Joséphine Baker: the “rainbow mom”

While Joséphine Baker will enter the Panthéon on November 30, France Bleu Périgord portrays the American artist rooted in Dordogne through four videos on his history. This Sunday, discover Joséphine Baker, mother of a “rainbow tribe” of twelve children.

International artist and mother of twelve children: Joséphine Baker did it. In her castle in Milandes, in Dordogne, the singer and icon who will enter the Pantheon at the end of November, had adopted twelve children to form what she called a “rainbow tribe”. France Bleu Périgord offers you a series of videos to draw his portrait. After “Joséphine Baker, the committed woman”, “Her third love, Périgord”, this Sunday is the “rainbow mom” that interests us. Josephine Baker sang and danced on stages all over the world but most of all she wanted a family, and a big one. The “rainbow tribe” is how she named her idea: to prove that we can all live together in brotherhood, regardless of skin color, culture or religion.

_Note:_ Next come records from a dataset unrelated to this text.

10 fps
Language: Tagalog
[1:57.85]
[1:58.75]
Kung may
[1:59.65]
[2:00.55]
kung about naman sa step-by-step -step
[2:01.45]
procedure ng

Orphaned or abandoned children

But Josephine Baker couldn’t have children naturally. After severe peritonitis, she had to have her uterus removed. So, with her fourth husband, Jo Bouillon, they embarked on adoption. She even got the blessing of Pope Pius 13 for his “rainbow tribe” project. Joséphine Baker and Jo Bouillon thus adopted orphaned or abandoned children. In 1954, the first two, Akio and Jeannot, were adopted in Japan. Ten other children followed around the world: Finland, Venezuela, Algeria … until Stellina in 1964.

Why twelve? “Because when we love, we do not look at the number” replied Josephine Baker. “I got this idea because I saw so much misunderstanding between human beings, the so-called adults. And I was sure that with tiny, innocent children, they could give. an absolute example of world brotherhood. It is only in France that one could give such an example: all these little children, coming from the four corners of the world and living here truly as brothers “ she confided too.

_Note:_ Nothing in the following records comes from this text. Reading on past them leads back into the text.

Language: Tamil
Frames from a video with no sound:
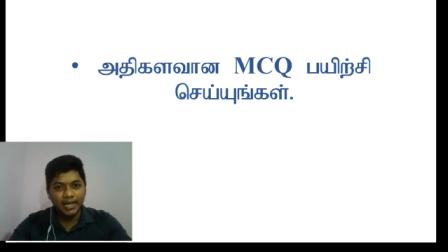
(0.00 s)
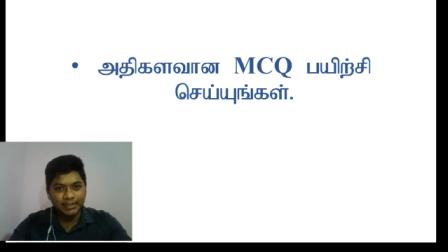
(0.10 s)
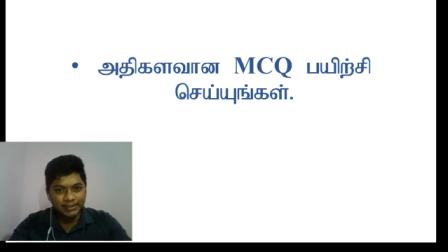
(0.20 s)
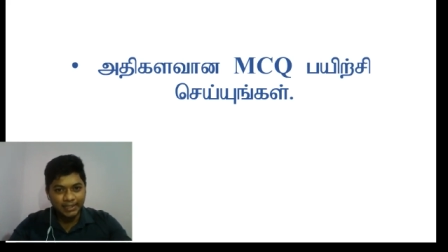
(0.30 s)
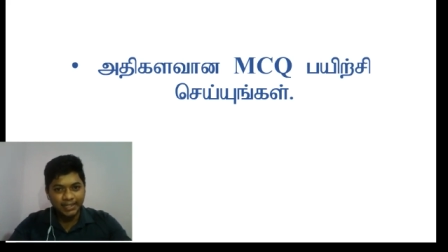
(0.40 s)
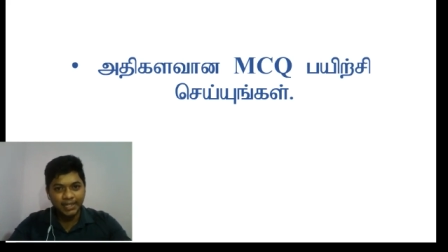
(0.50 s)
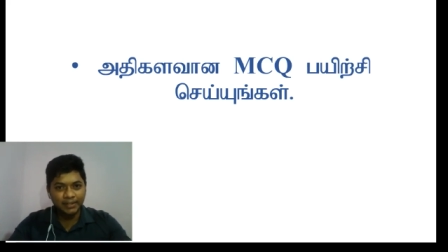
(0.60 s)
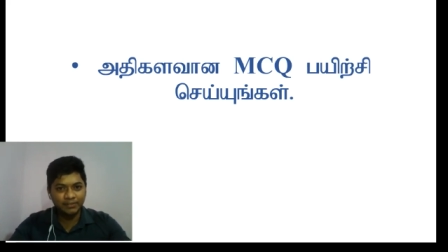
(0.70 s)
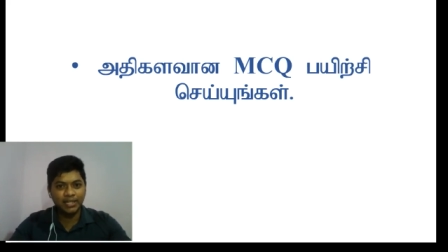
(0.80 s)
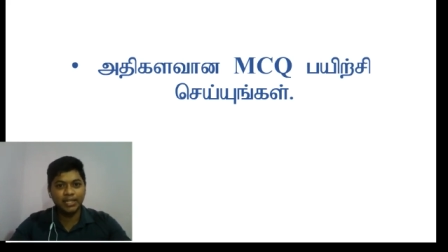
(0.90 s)
அது சரியான
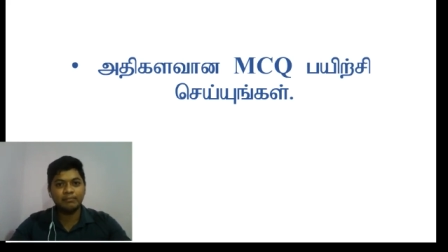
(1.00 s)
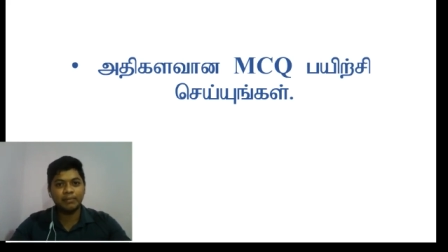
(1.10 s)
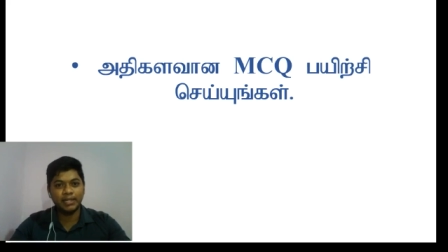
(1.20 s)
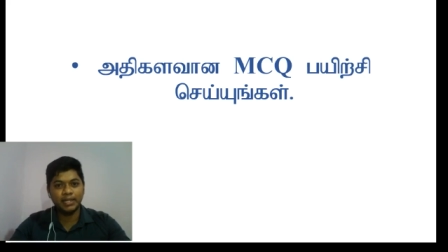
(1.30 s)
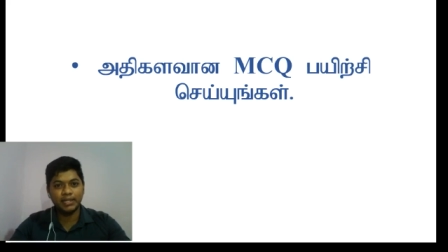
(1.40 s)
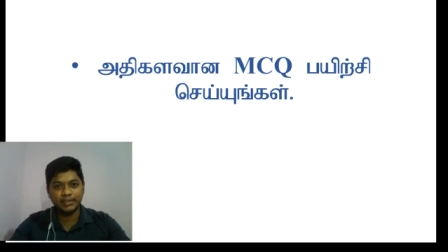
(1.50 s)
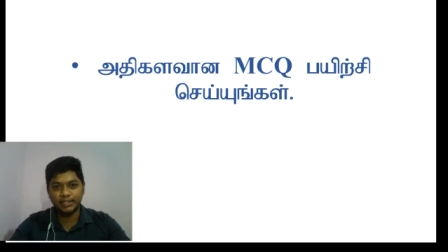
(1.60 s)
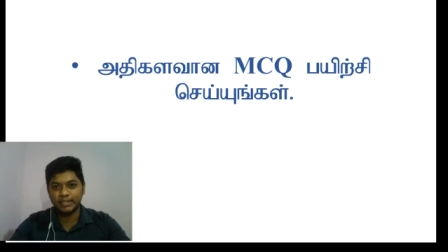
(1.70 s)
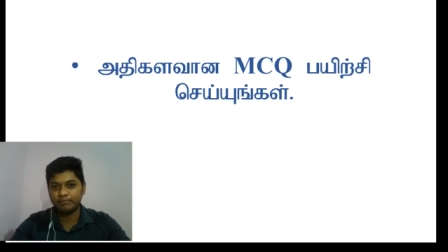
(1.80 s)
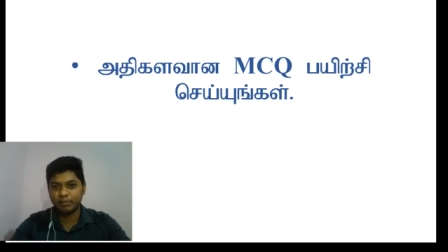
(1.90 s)
விடையா பிழையா
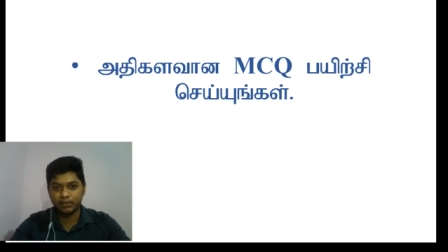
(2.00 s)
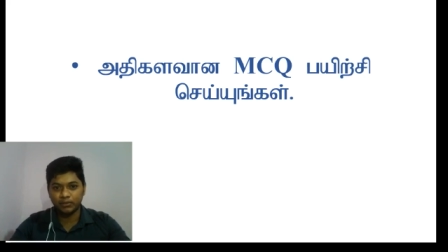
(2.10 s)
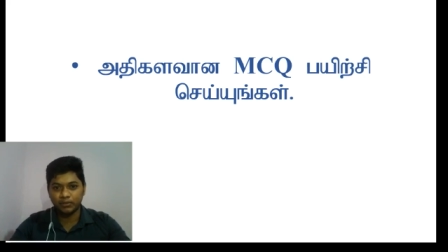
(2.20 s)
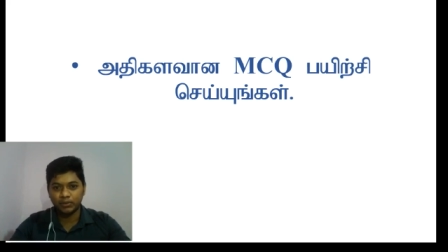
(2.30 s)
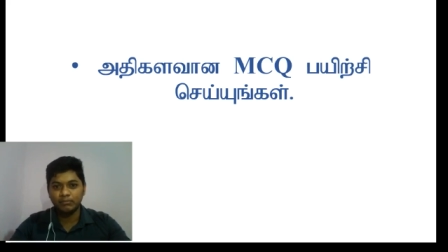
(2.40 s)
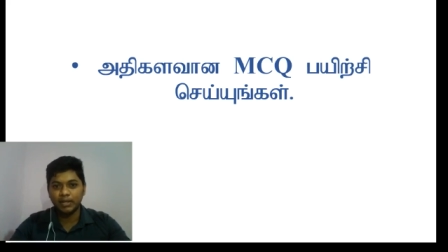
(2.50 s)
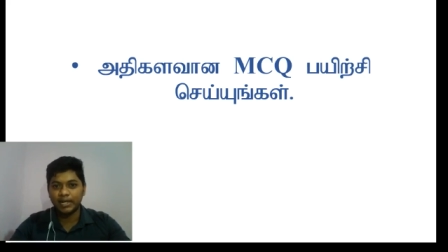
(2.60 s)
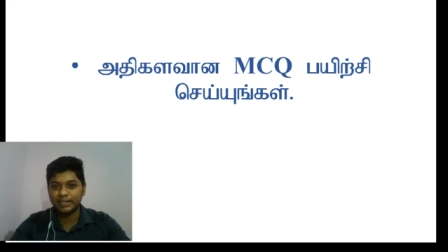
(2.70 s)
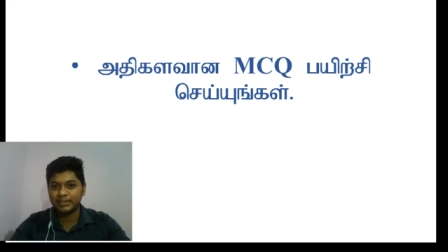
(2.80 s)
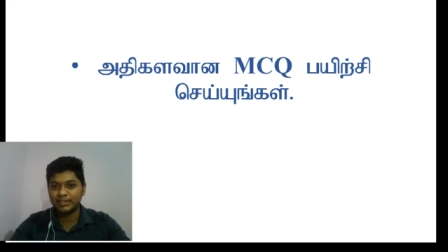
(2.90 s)
என்றதை பார்க்கணும்
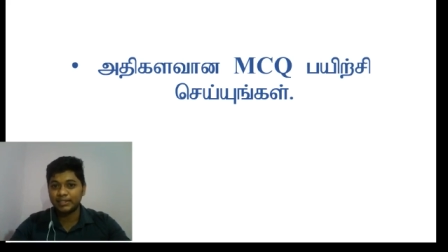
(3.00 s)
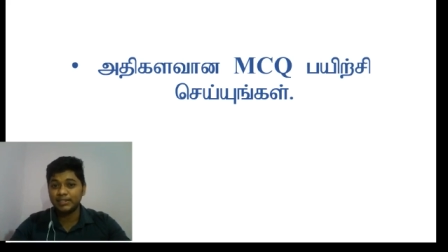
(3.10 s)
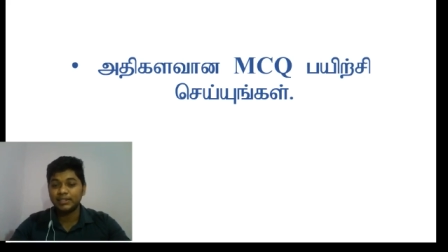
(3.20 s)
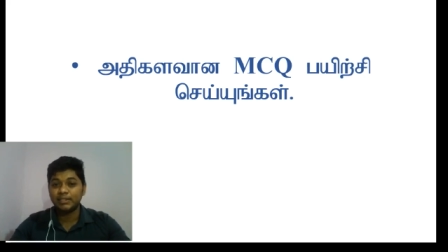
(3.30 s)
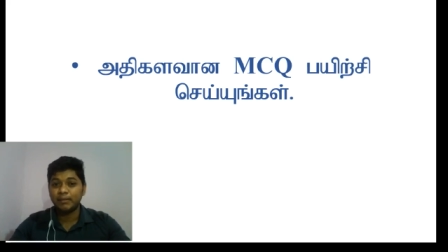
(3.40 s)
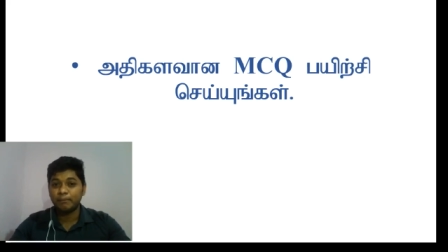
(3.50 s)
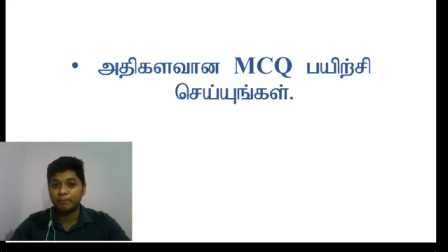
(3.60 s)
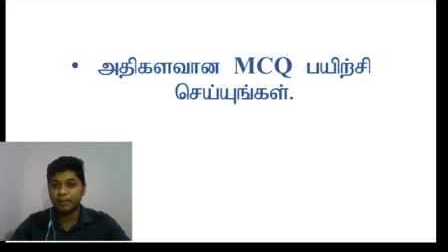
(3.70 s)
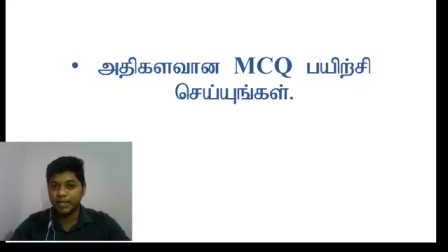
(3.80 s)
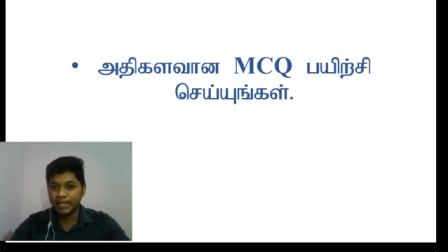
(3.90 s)
அடுத்தது
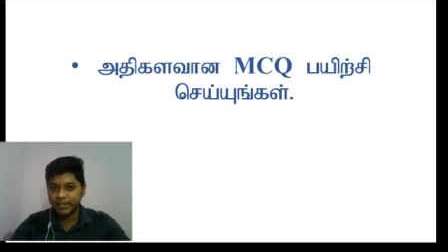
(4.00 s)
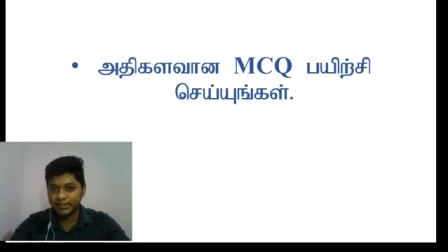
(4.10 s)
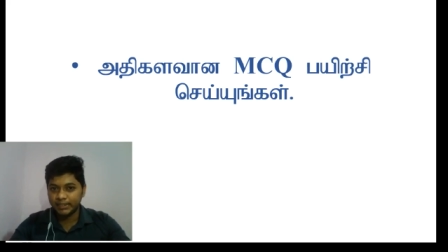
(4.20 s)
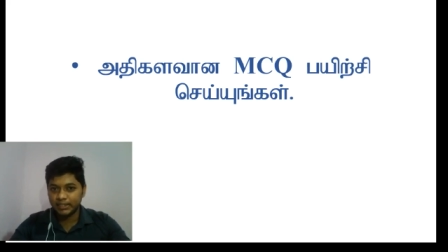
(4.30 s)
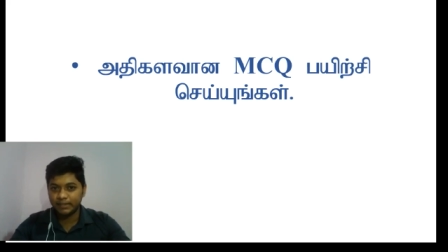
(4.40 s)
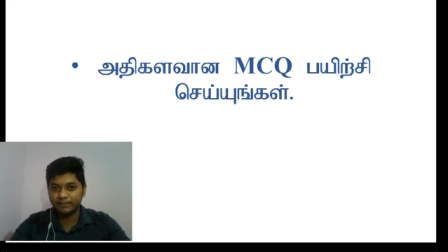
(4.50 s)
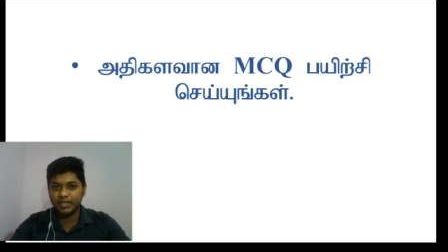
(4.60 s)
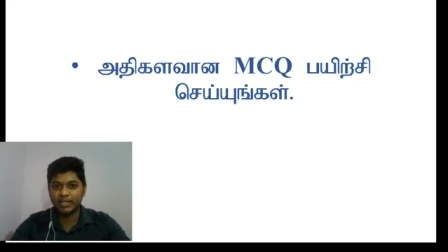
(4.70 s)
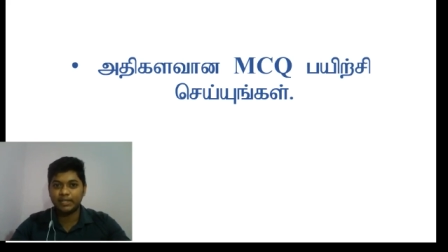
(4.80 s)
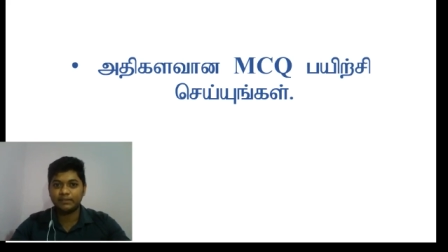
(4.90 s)
பிழையாக இருக்கிற
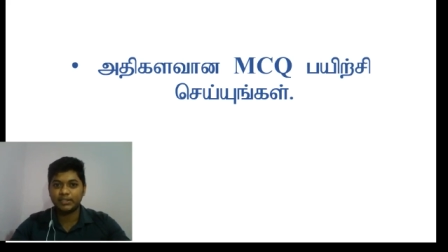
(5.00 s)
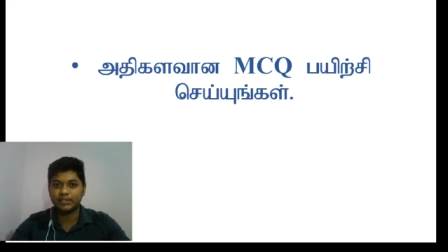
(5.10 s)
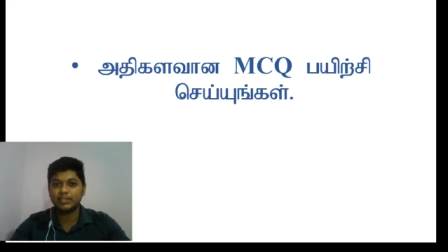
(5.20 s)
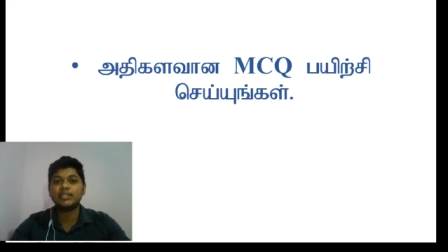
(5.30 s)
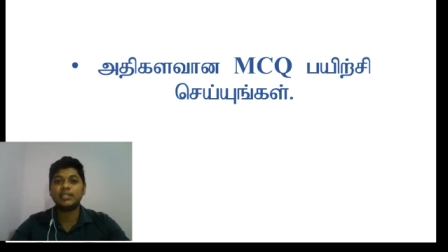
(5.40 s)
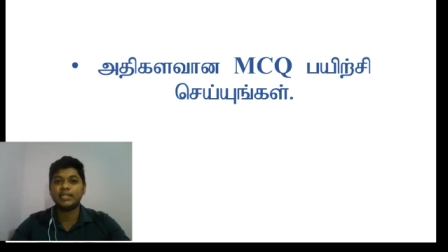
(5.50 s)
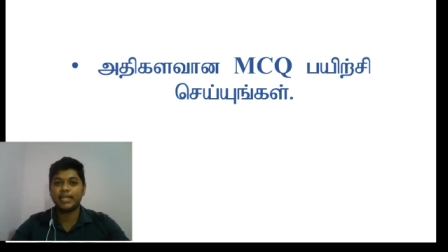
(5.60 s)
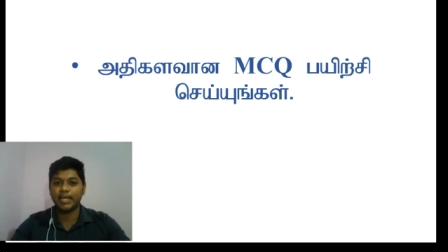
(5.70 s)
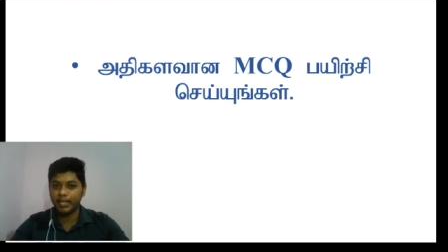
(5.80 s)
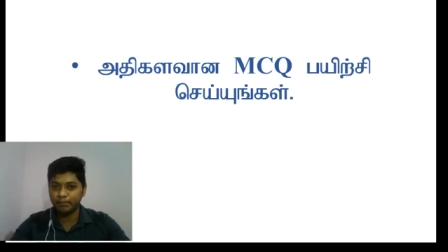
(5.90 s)
விடைகள் வந்து
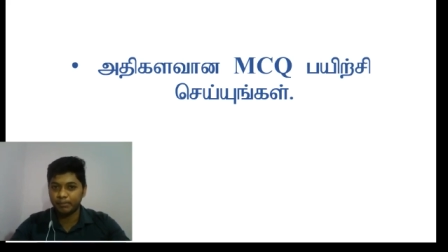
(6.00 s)
ஏன்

Raised in the principles of the Republic

Its educational principles were based on the motto of the Republic: “Liberty, equality, fraternity”. The children all grew up together at the Château des Milandes. They were raised by Joséphine Baker when she was there, and by Jo Bouillon and the nannies when the artist was on tour. This “rainbow tribe” has remained united despite the separation of Joséphine Baker and Jo Bouillon, despite the sale of the castle due to debts in 1969 and despite the death of their mother in 1975.

These children, grown up, fought for their mother to enter the Pantheon. But they demanded that his remains remain buried alongside their father, Jo Bouillon, near Monaco.